** Raw data follows **
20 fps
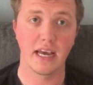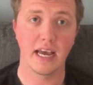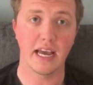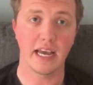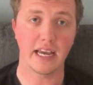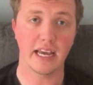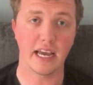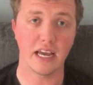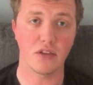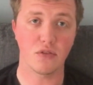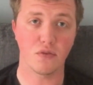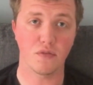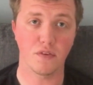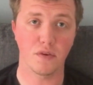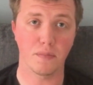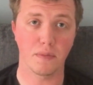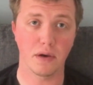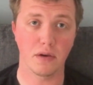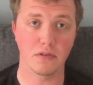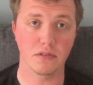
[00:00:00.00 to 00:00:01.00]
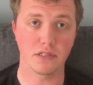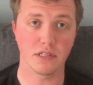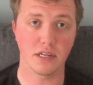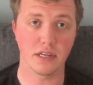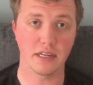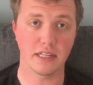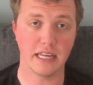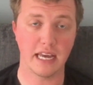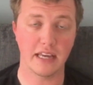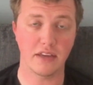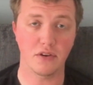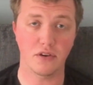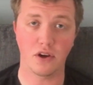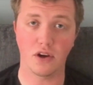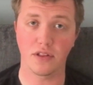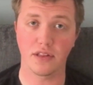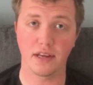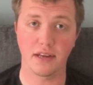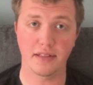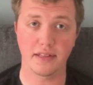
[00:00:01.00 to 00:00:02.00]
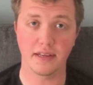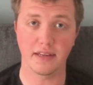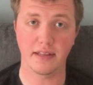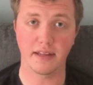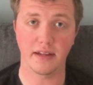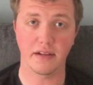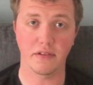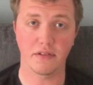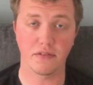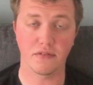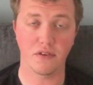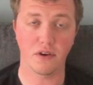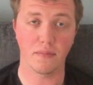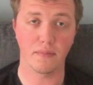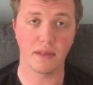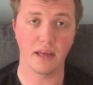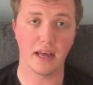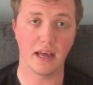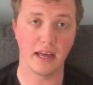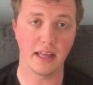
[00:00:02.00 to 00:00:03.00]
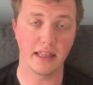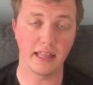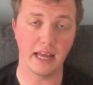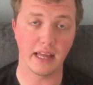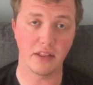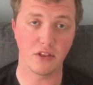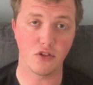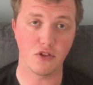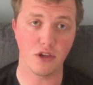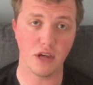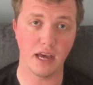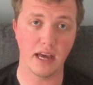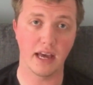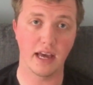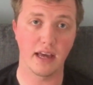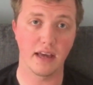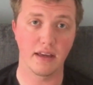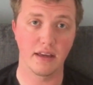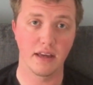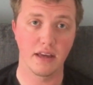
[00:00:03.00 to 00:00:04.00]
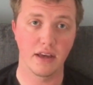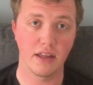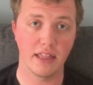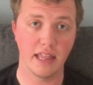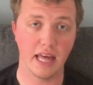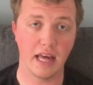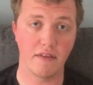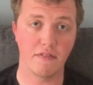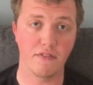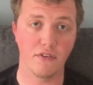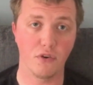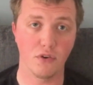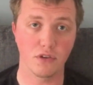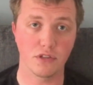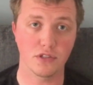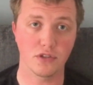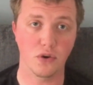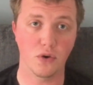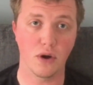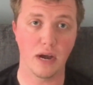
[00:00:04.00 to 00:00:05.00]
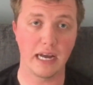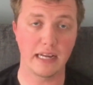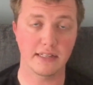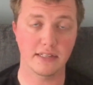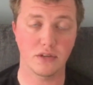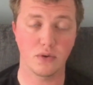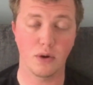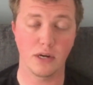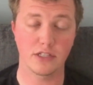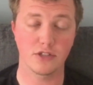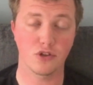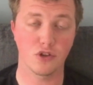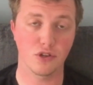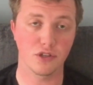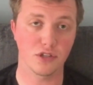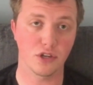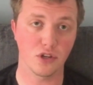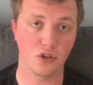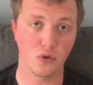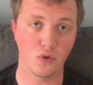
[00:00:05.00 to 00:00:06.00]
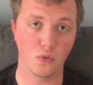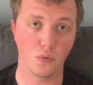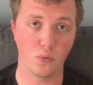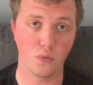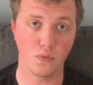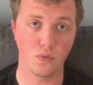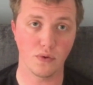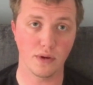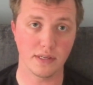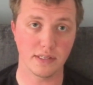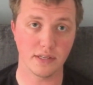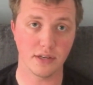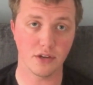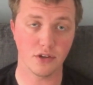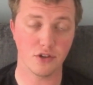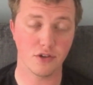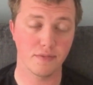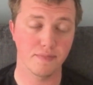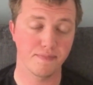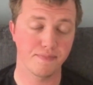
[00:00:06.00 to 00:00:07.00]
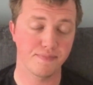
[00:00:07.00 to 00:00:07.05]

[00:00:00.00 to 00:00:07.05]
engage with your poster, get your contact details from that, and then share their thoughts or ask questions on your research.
** End of Raw data **
Task to carry out
Restate the entries word for word, though any image they contain should not appear.

Worked solution
20 fps
[00:00:00.00 to 00:00:01.00]
[00:00:01.00 to 00:00:02.00]
[00:00:02.00 to 00:00:03.00]
[00:00:03.00 to 00:00:04.00]
[00:00:04.00 to 00:00:05.00]
[00:00:05.00 to 00:00:06.00]
[00:00:06.00 to 00:00:07.00]
[00:00:07.00 to 00:00:07.05]

[00:00:00.00 to 00:00:07.05]
engage with your poster, get your contact details from that, and then share their thoughts or ask questions on your research.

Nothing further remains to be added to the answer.